> _TASK REQUIREMENTS_: When you restate the entries that follow, keep every word exactly and drop the pictures.
-------- DATA EXTRACTS --------
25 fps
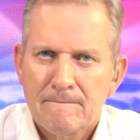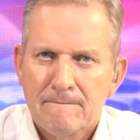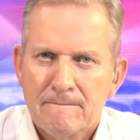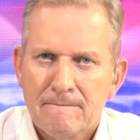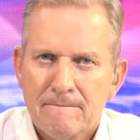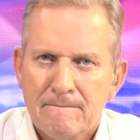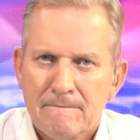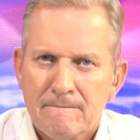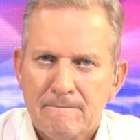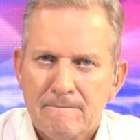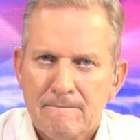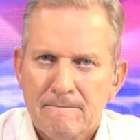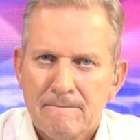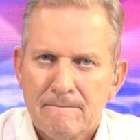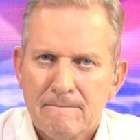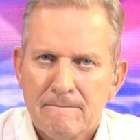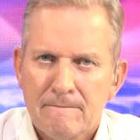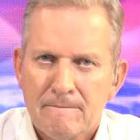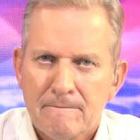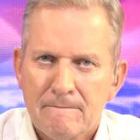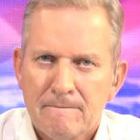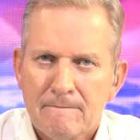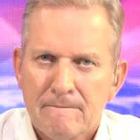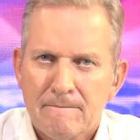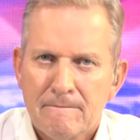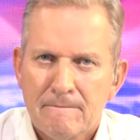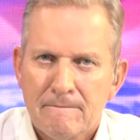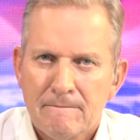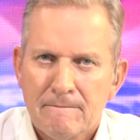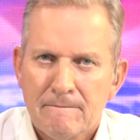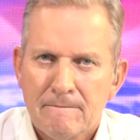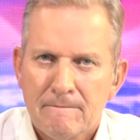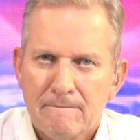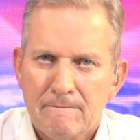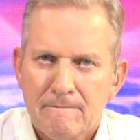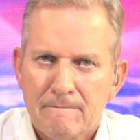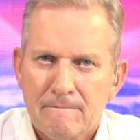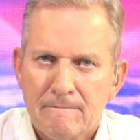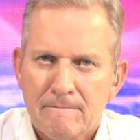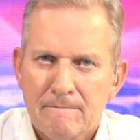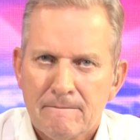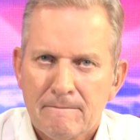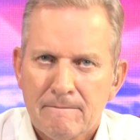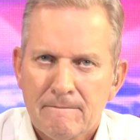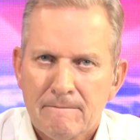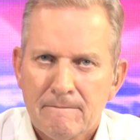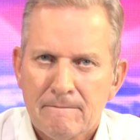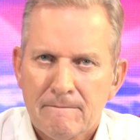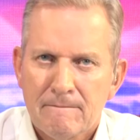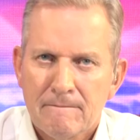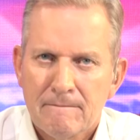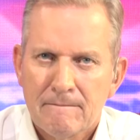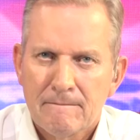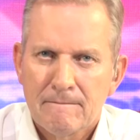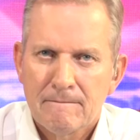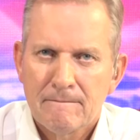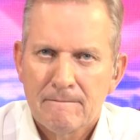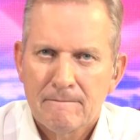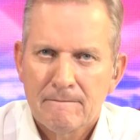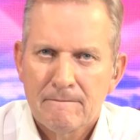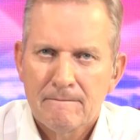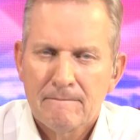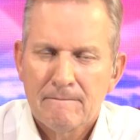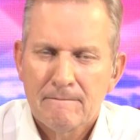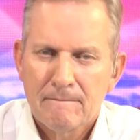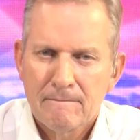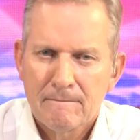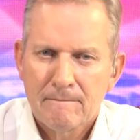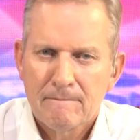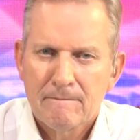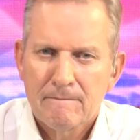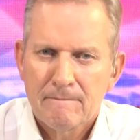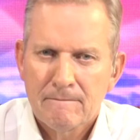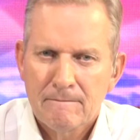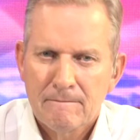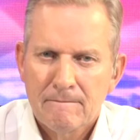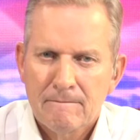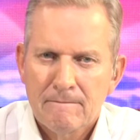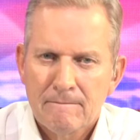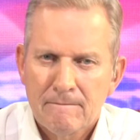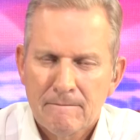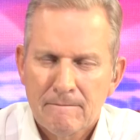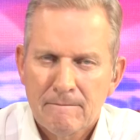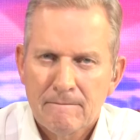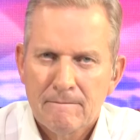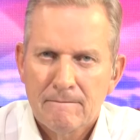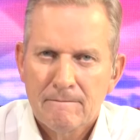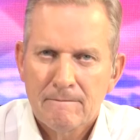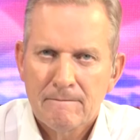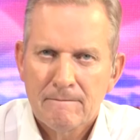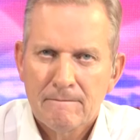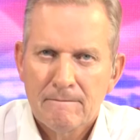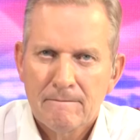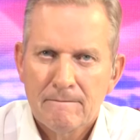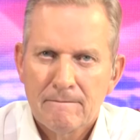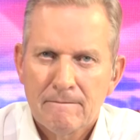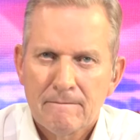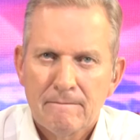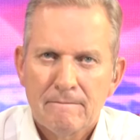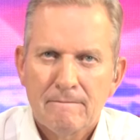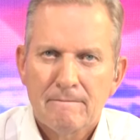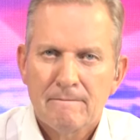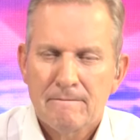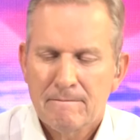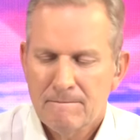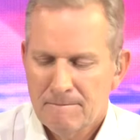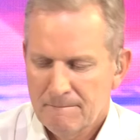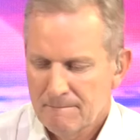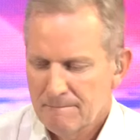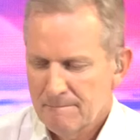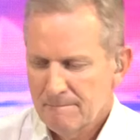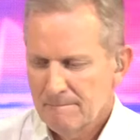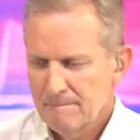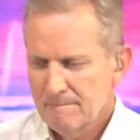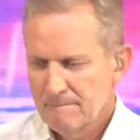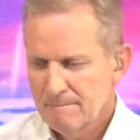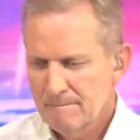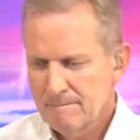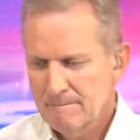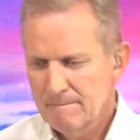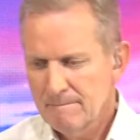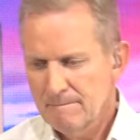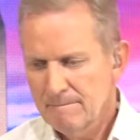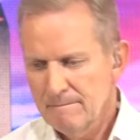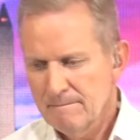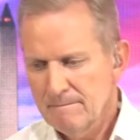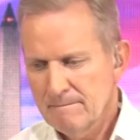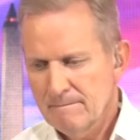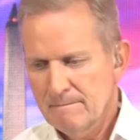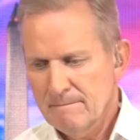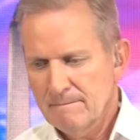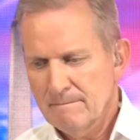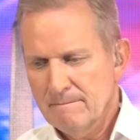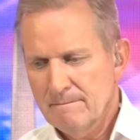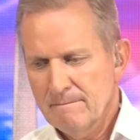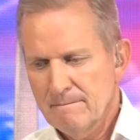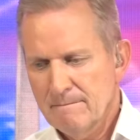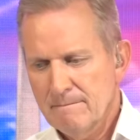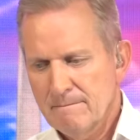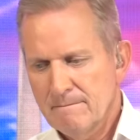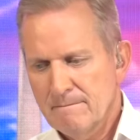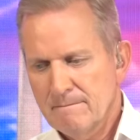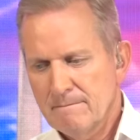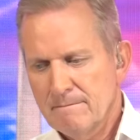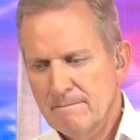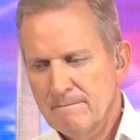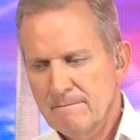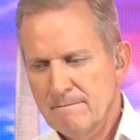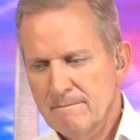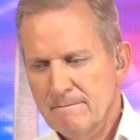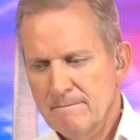[no speech]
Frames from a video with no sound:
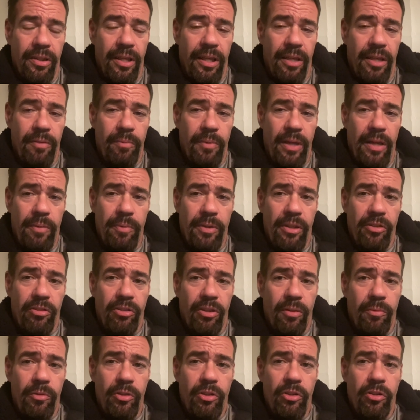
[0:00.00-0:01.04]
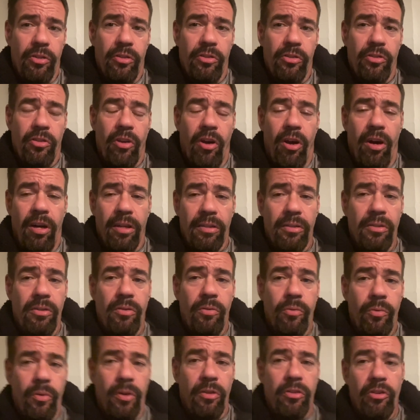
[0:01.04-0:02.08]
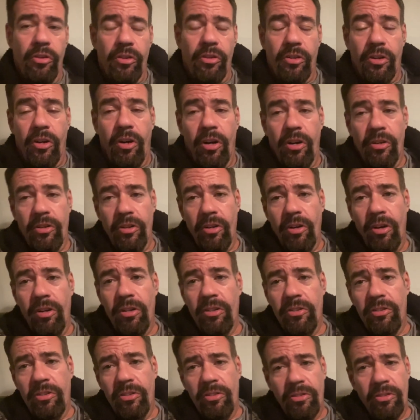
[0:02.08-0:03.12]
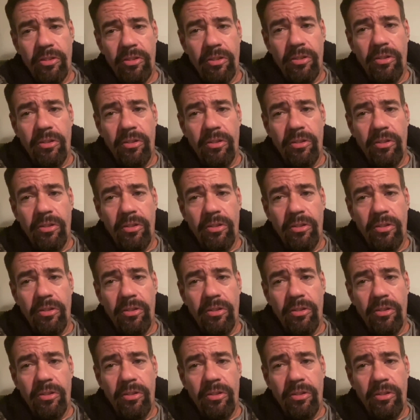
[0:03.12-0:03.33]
and maybe it's something you can talk with your cardiologist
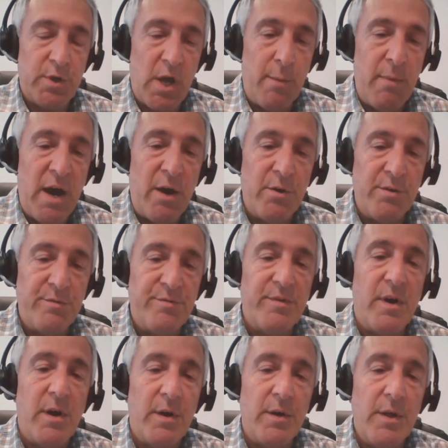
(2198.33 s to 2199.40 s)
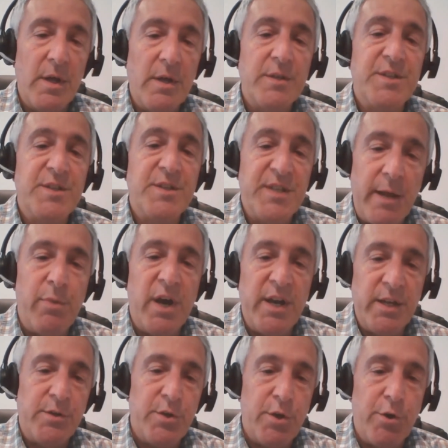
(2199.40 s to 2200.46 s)
come out of standby
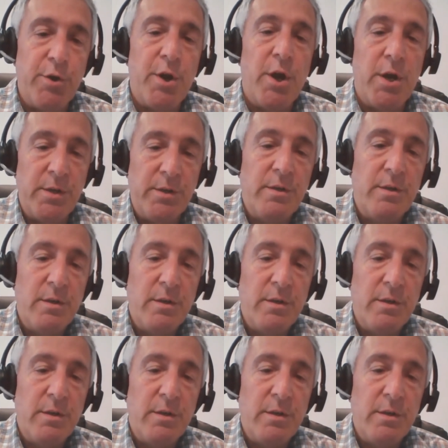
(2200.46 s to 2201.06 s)
and turn on.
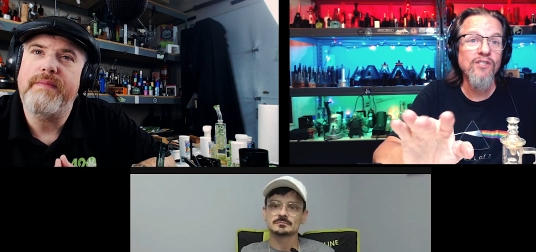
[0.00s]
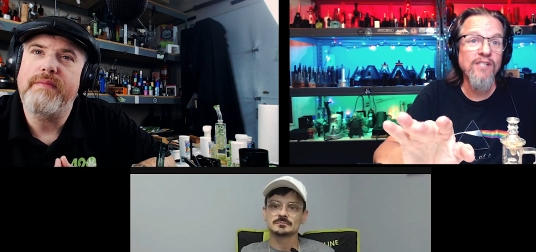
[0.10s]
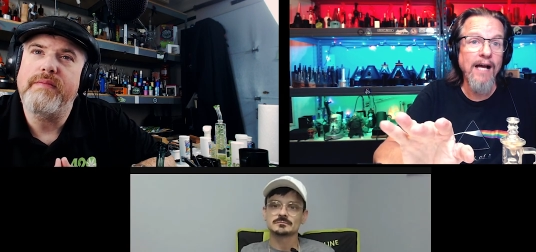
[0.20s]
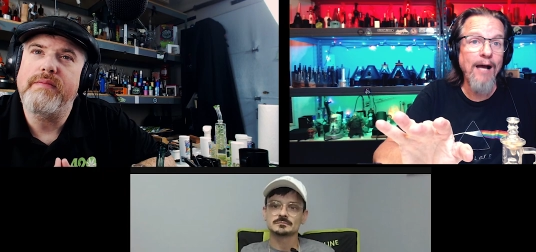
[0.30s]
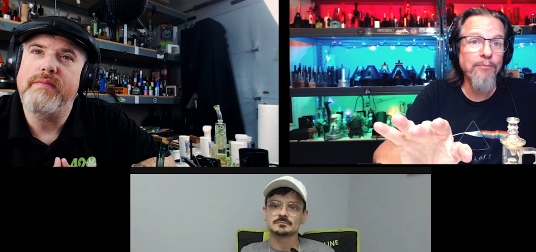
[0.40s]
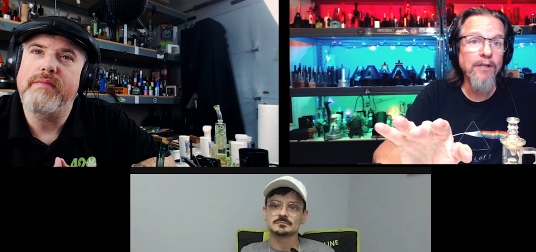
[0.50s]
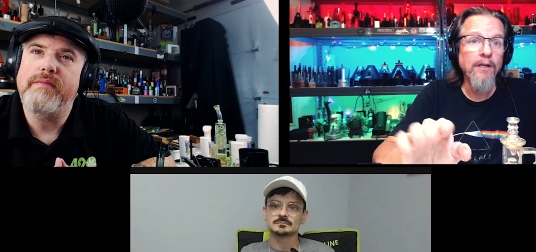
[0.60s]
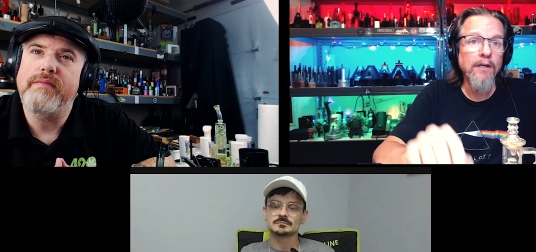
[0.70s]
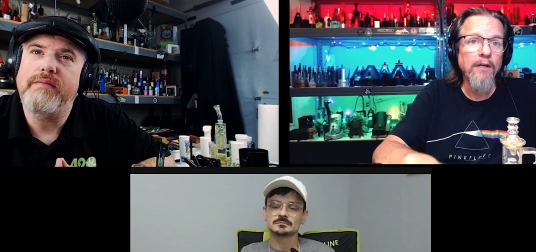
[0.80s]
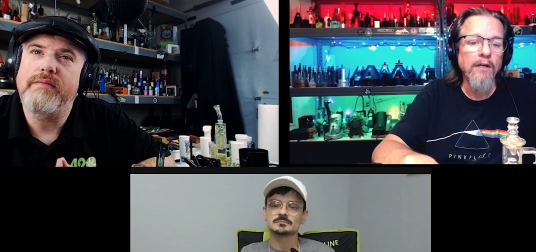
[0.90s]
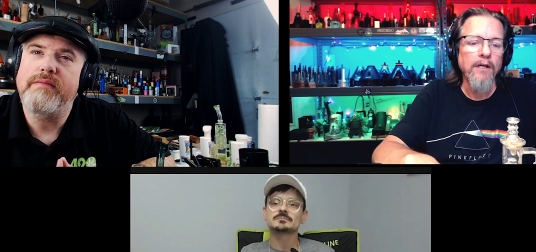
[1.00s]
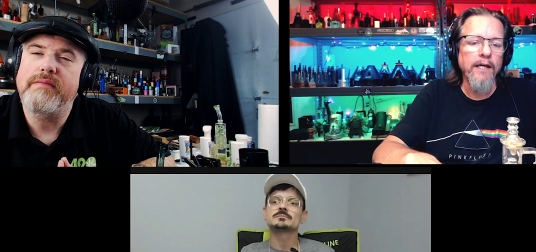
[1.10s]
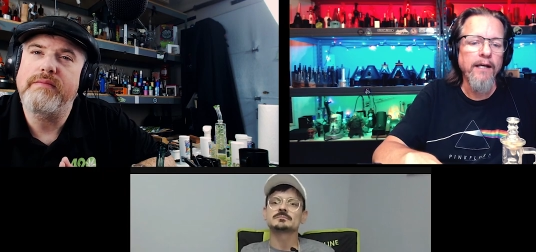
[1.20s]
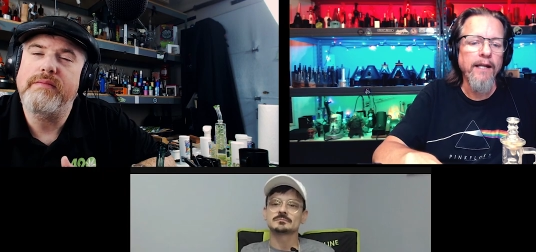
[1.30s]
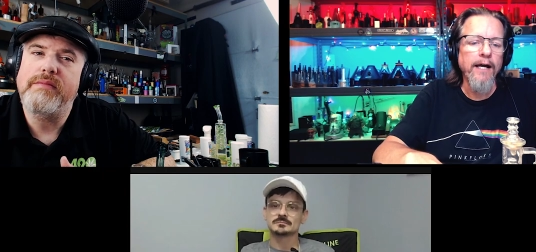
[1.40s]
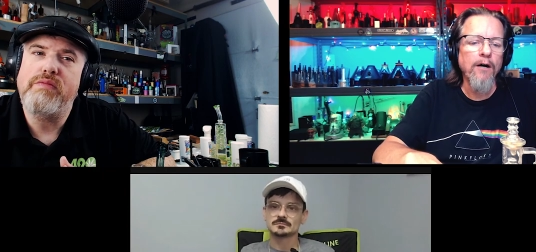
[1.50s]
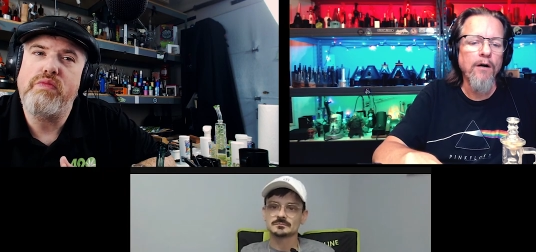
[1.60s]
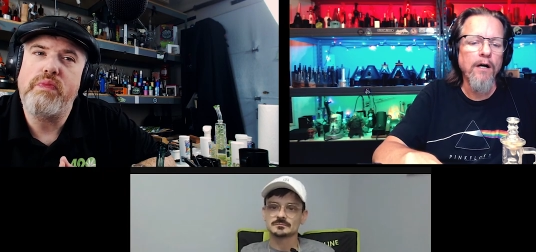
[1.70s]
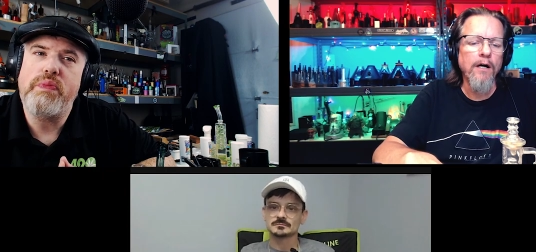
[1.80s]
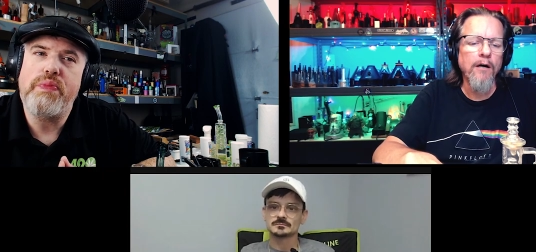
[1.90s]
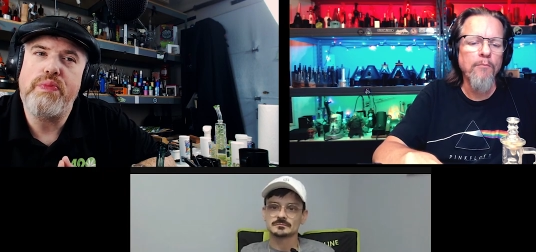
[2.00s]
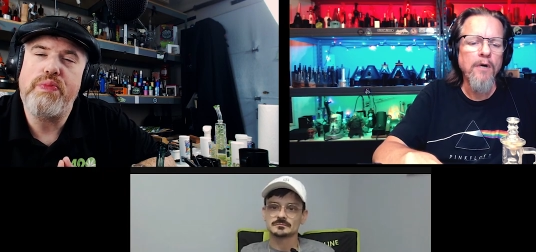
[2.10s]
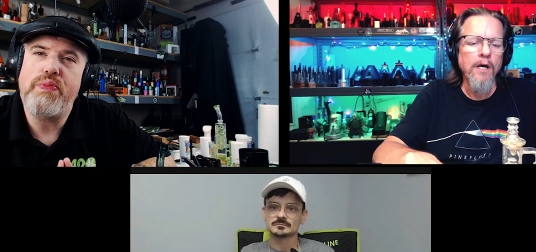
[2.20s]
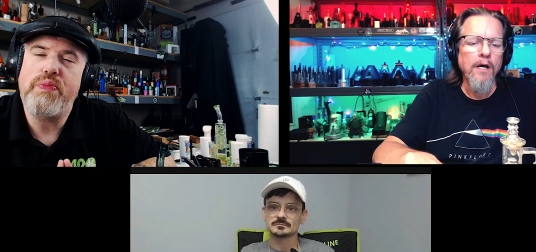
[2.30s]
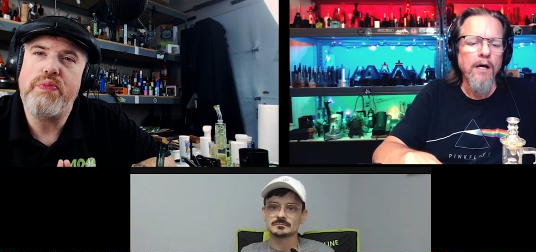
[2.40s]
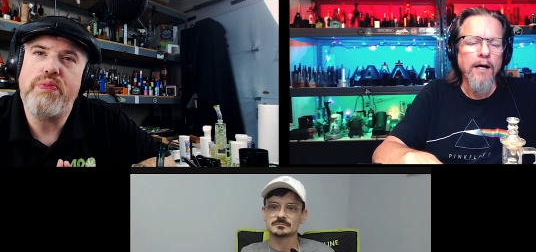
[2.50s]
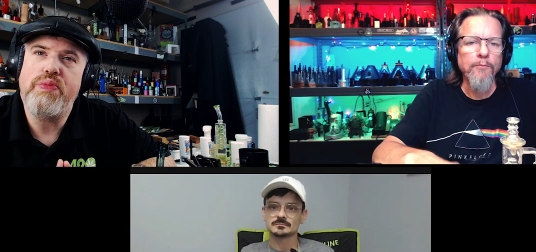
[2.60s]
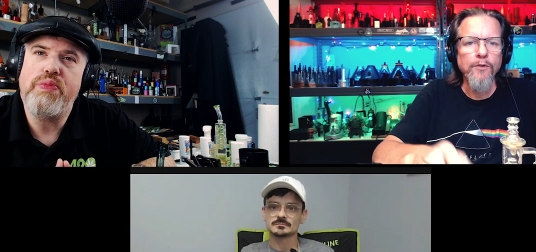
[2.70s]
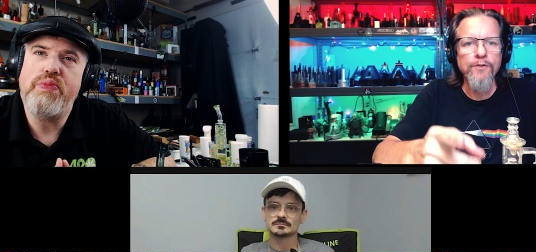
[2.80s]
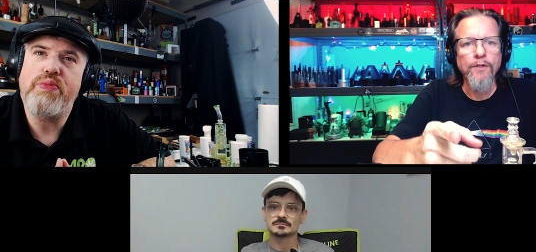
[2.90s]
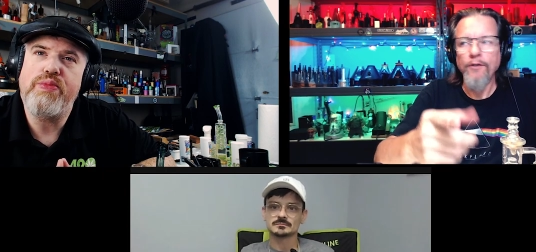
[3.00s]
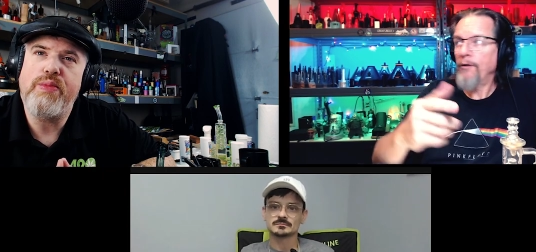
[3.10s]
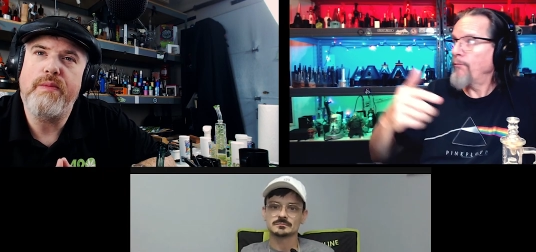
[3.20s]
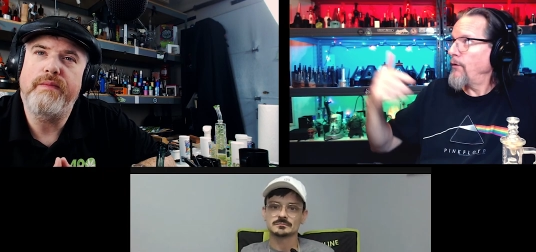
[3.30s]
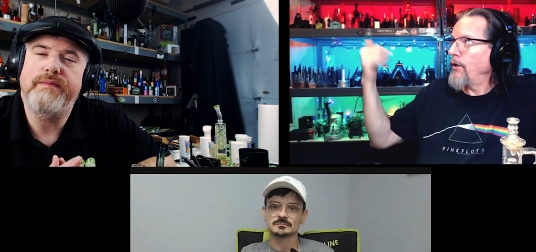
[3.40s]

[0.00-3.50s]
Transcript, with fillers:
Speaker 1: I stopped. And now um I'm using the,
--------
> _SOLUTION BELOW_:
25 fps
[no speech]
Frames from a video with no sound:
[0:00.00-0:01.04]
[0:01.04-0:02.08]
[0:02.08-0:03.12]
[0:03.12-0:03.33]
and maybe it's something you can talk with your cardiologist
(2198.33 s to 2199.40 s)
(2199.40 s to 2200.46 s)
come out of standby
(2200.46 s to 2201.06 s)
and turn on.
[0.00s]
[0.10s]
[0.20s]
[0.30s]
[0.40s]
[0.50s]
[0.60s]
[0.70s]
[0.80s]
[0.90s]
[1.00s]
[1.10s]
[1.20s]
[1.30s]
[1.40s]
[1.50s]
[1.60s]
[1.70s]
[1.80s]
[1.90s]
[2.00s]
[2.10s]
[2.20s]
[2.30s]
[2.40s]
[2.50s]
[2.60s]
[2.70s]
[2.80s]
[2.90s]
[3.00s]
[3.10s]
[3.20s]
[3.30s]
[3.40s]

[0.00-3.50s]
Transcript, with fillers:
Speaker 1: I stopped. And now um I'm using the,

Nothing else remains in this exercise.